Aunque normalmente entiendes que papá trabaja mucho, hay una fecha que llevabas semanas esperando. El Día del Padre.
Tu profesora había preparado una pequeña actividad para que todos los niños pasaran la tarde con sus papás, había dibujos, juegos y hasta una presentación donde cada uno iba a entregar un regalo hecho a mano.
Y tú estabas emocionadísima porque habías hecho un dibujo de ustedes dos durante casi una semana entera.
La actividad empezó después del almuerzo, uno por uno los padres fueron llegando.
Algunos venían con flores, otros con cámaras, otros simplemente caminando rápido porque llegaban tarde. Pero llegaban.
Y seguías mirando hacia la puerta.
"Seguro ya viene." "Seguro se perdió." "Seguro está estacionando."
Te decías a ti misma, intentando convencerte.
La profesora empezó a preocuparse un poquito cuando vio que seguías sentada junto a la ventana.
“¿Quieres que llamemos a tu papá?”
Moviste la cabeza inmediatamente.
“No.”
Porque papá había dicho que iría y papá cumplía sus promesas.
La actividad siguió avanzando, los niños entregaron regalos, jugaron, tomaron fotos y poco a poco las sillas vacías empezaron a desaparecer.
Excepto una, la tuya.
El dibujo seguía cuidadosamente apoyado sobre tus piernas, ya ni siquiera estabas mirando la puerta tan seguido.
Porque empezabas a entender, no iba a venir y dolía más de lo que sabías explicar.
Horas después, cuando la actividad ya había terminado, un auto se detuvo frente a la escuela, Twilight salió tan rápido que casi olvidó cerrar la puerta.
La misión había salido mal, los horarios cambiaron, no había podido avisar y durante todo el camino había estado pensando en cómo explicártelo.
Pero cuando llegó, no te encontró llorando, no te encontró enfadada. Te encontró sentada junto a la profesora, sosteniendo todavía el dibujo.
La profesora sonrió al verlo.
“Buenas tardes, Doctor Loid.”
Twilight saludó y caminó inmediatamente hacia ti.
“Cariño.”
Normalmente habrías corrido, siempre corrías. Pero esta vez no, simplemente levantaste la cabeza.
“Hola, papá.”
No sabía cómo reaccionar, se quedó helado. No había enojo, no había lágrimas. Solo decepción.
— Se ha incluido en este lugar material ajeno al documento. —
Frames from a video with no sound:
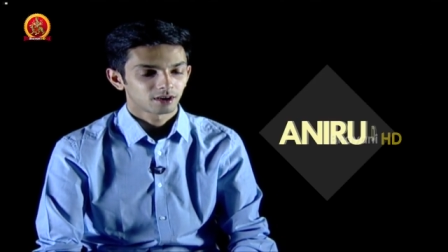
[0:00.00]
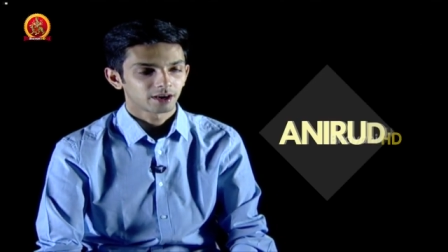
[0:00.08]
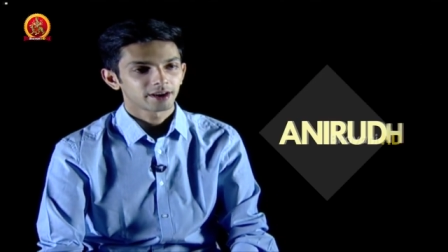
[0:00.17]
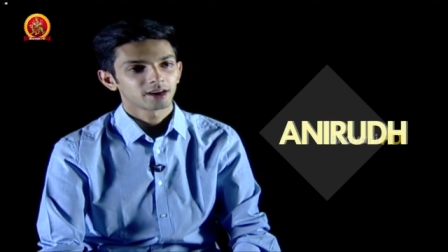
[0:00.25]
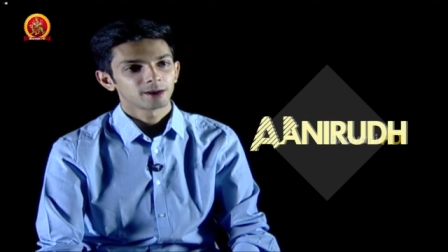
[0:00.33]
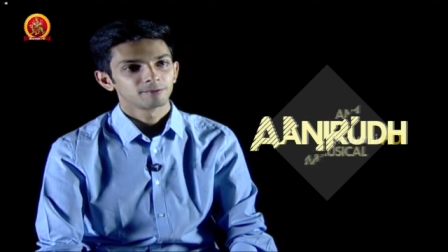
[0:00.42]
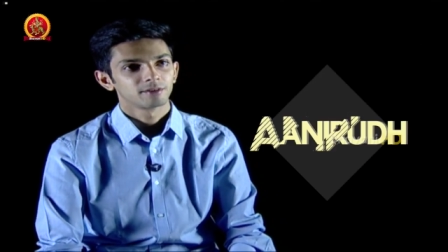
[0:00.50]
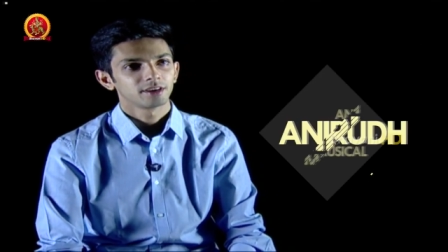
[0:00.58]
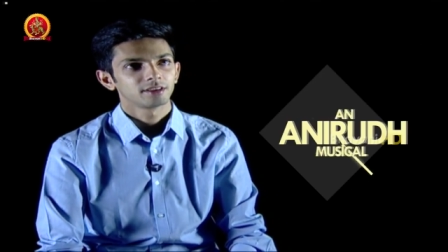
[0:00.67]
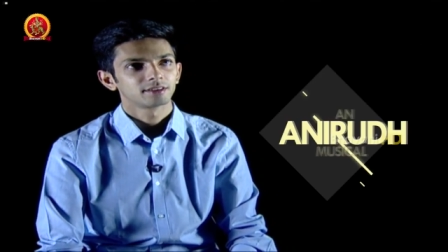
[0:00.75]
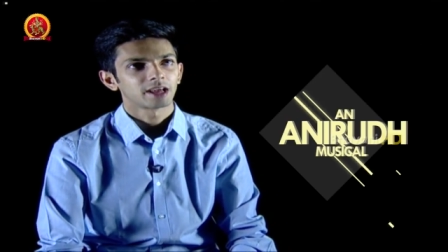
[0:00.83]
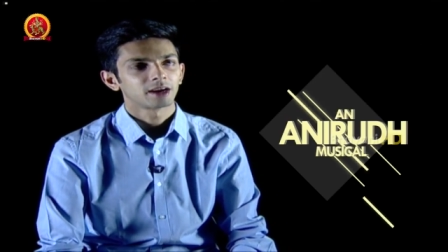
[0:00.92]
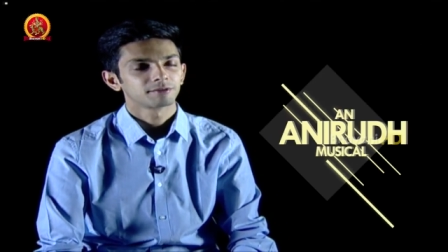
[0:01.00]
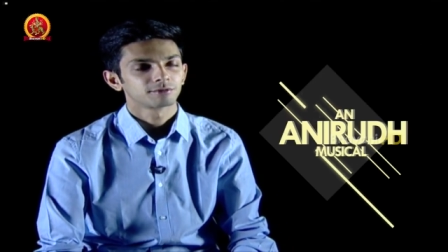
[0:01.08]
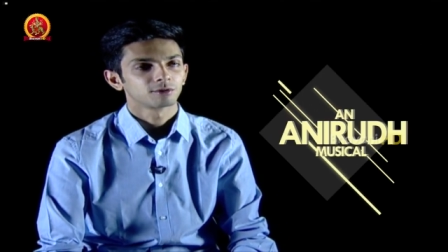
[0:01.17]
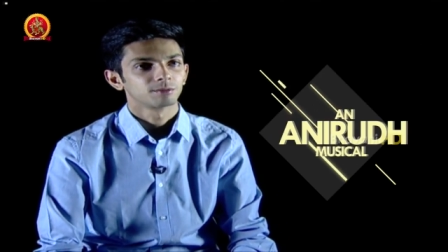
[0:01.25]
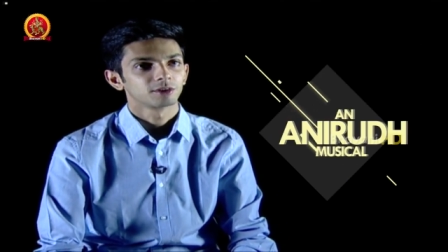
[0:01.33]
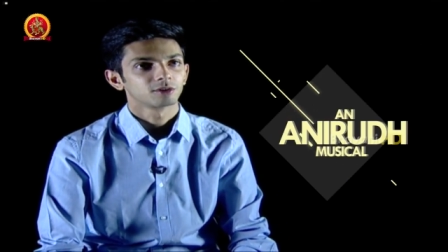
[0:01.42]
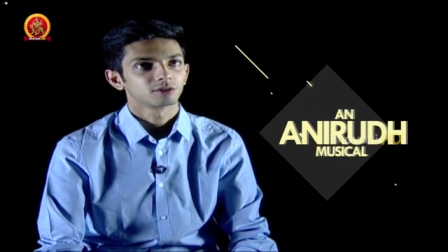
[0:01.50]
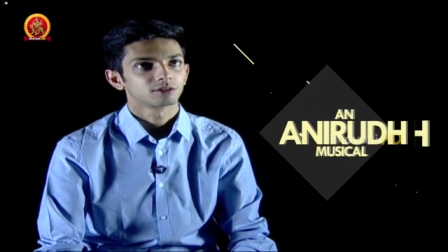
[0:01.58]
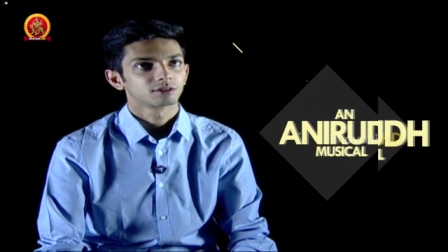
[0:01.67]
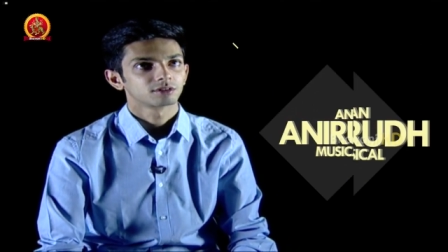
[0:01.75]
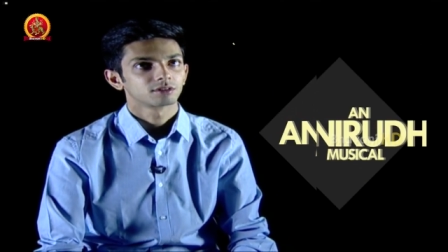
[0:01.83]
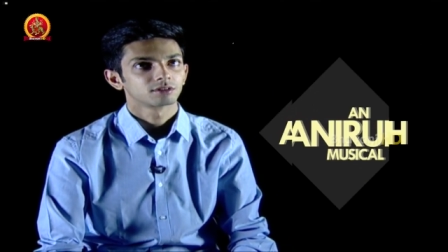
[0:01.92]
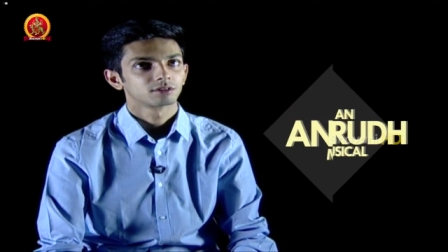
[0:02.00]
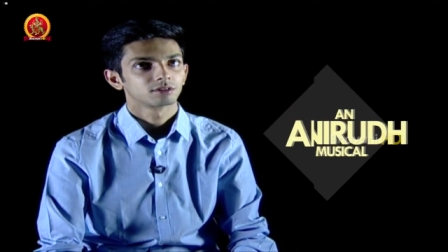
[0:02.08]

Again, I'm very thankful, because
Twilight se arrodilló frente a ti.
“Lo siento.”
Miraste el dibujo un segundo antes de extenderlo hacia él.
“Era para ti.”
Y Dios, eso sí le dolió. Porque el dibujo estaba un poco doblado en las esquinas de tanto sostenerlo durante toda la tarde.
"¿Para mí?
Dijo suavemente, mirándote la cara un segundo para luego tomar el dibujo. El sentimiento de culpa era más grande que cualquier misión.